Il proliferare di leggi speciali fa perdere la visione d’insieme, per questo dovrebbero essere ridotte nel numero e nei contenuti. Invece la direzione in cui si va è esattamente opposta.

E se il problema fosse culturale, educativo, preventivo?

Da una ricerca effettuata, emerge che tra i minorenni, il 22% degli intervistati dichiara di avere inviato una sua foto in atteggiamenti intimi solo per fare colpo su una ragazza o un ragazzo, l’altro 23% solo per scherzo e l’8% afferma di aver praticato sexting (spesso anticamera del revenge porn) in cambio di un piccolo regalo, come può essere, per esempio, una ricarica telefonica.

Abbiamo detto all’inizio di questa nostra riflessione che la sessualità è ormai dissociata dall’affettività, il corpo è dissociato dal cuore, il piacere è dissociato dal sentimento per l’altro. L’etica e la morale non entrano in camera da letto. E neanche i limiti. A volte neanche il consenso.
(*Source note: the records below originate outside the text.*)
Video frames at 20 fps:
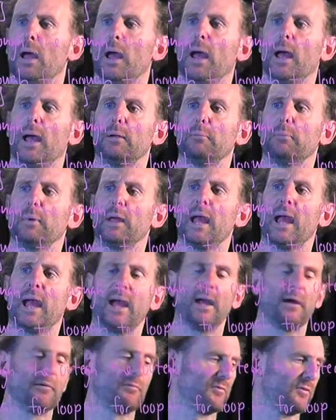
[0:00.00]
And we
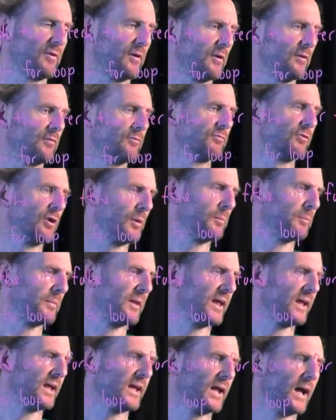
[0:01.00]
have from
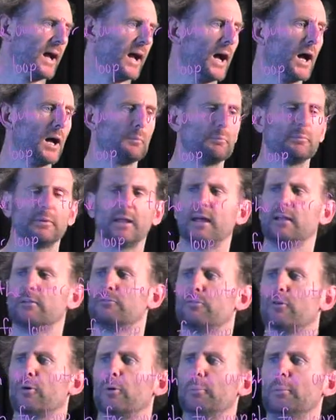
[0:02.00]
the update
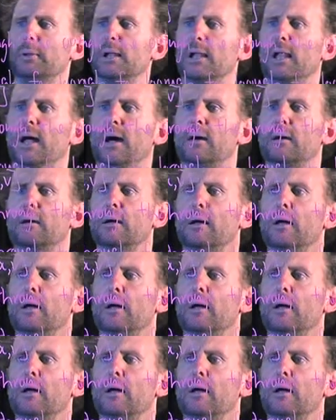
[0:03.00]
formula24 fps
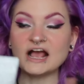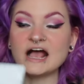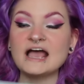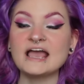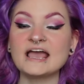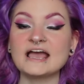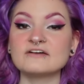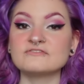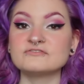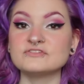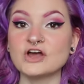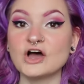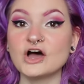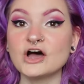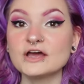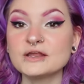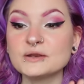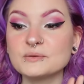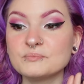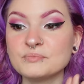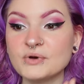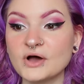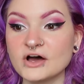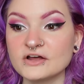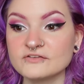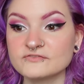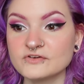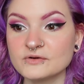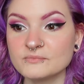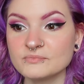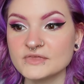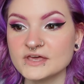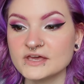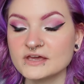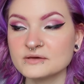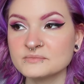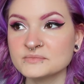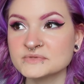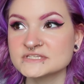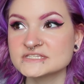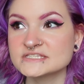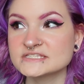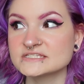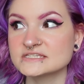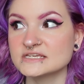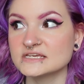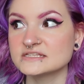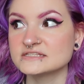I have not bought from them
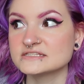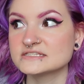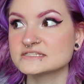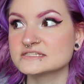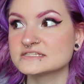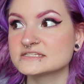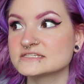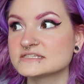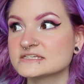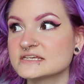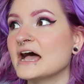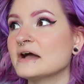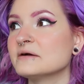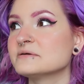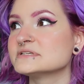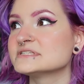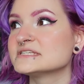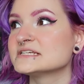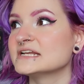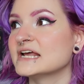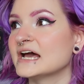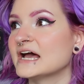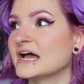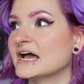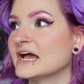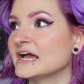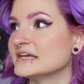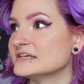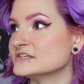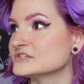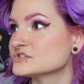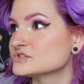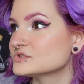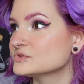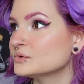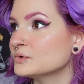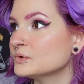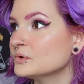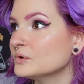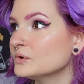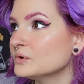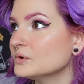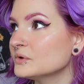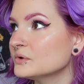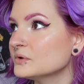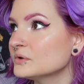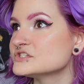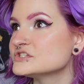since I was in high school.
Con queste premesse, il dilagare della pornografia non può certo stupire né, tantomeno, può meravigliare che le vittime del revenge porn siano prevalentemente le donne (esiste anche il contrario ovviamente, ma è molto circoscritto nei numeri).
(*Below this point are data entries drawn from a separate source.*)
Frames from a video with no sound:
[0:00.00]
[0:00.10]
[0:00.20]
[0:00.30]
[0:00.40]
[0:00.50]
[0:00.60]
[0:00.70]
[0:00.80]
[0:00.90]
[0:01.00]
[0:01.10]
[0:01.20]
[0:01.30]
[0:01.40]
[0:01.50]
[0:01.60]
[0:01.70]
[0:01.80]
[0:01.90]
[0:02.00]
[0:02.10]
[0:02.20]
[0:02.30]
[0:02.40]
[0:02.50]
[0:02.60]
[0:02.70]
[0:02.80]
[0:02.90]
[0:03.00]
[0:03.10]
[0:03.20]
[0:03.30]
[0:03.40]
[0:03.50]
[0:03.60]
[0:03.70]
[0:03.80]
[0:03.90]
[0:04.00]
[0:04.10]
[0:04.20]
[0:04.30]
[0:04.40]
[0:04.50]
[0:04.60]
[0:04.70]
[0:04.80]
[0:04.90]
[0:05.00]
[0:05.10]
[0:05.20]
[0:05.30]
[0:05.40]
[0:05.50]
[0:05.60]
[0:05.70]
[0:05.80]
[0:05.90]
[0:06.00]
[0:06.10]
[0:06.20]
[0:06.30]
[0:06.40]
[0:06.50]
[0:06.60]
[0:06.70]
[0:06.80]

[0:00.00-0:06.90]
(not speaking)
La pornografia trasforma la donna in oggetto di piacere, descrive soggetti performanti, che vivono la sessualità come prestazione atletica e incita ad avere rapporti sessuali senza mostrare le conseguente devastanti sulla salute, rientrando essa tra le forme di compulsione.

Prevenzione. Bella parola!

Se la prevenzione che si propone a bambini e ragazzi sono gli Standard per l’educazione sessuale in Europa, l’abbattimento degli stereotipi di genere che conduce all’indifferentismo sessuale, le “istruzioni per l’uso” – hai un corpo, usalo, ma ricorda il preservativo che ti salva dalle malattie e da quella robaccia chiamata gravidanza indesiderata (bambino) – allora di cosa ci stupiamo?

Se l’unica cosa che sappiamo fornire sono gli strumenti (organi genitali, preservativo, pillola del giorno prima e del giorno dopo, aborto come mezzo di contraccezione) perché oggi ci meravigliamo del fatto che la pornografia sia stata completamente sdoganata? E che le pratiche affini – revenge porn – sia una pratica diffusa anche tra giovani e giovanissimi?

È veramente internet il pericolo o la mancanza di basi culturali, etiche, educative, religiose?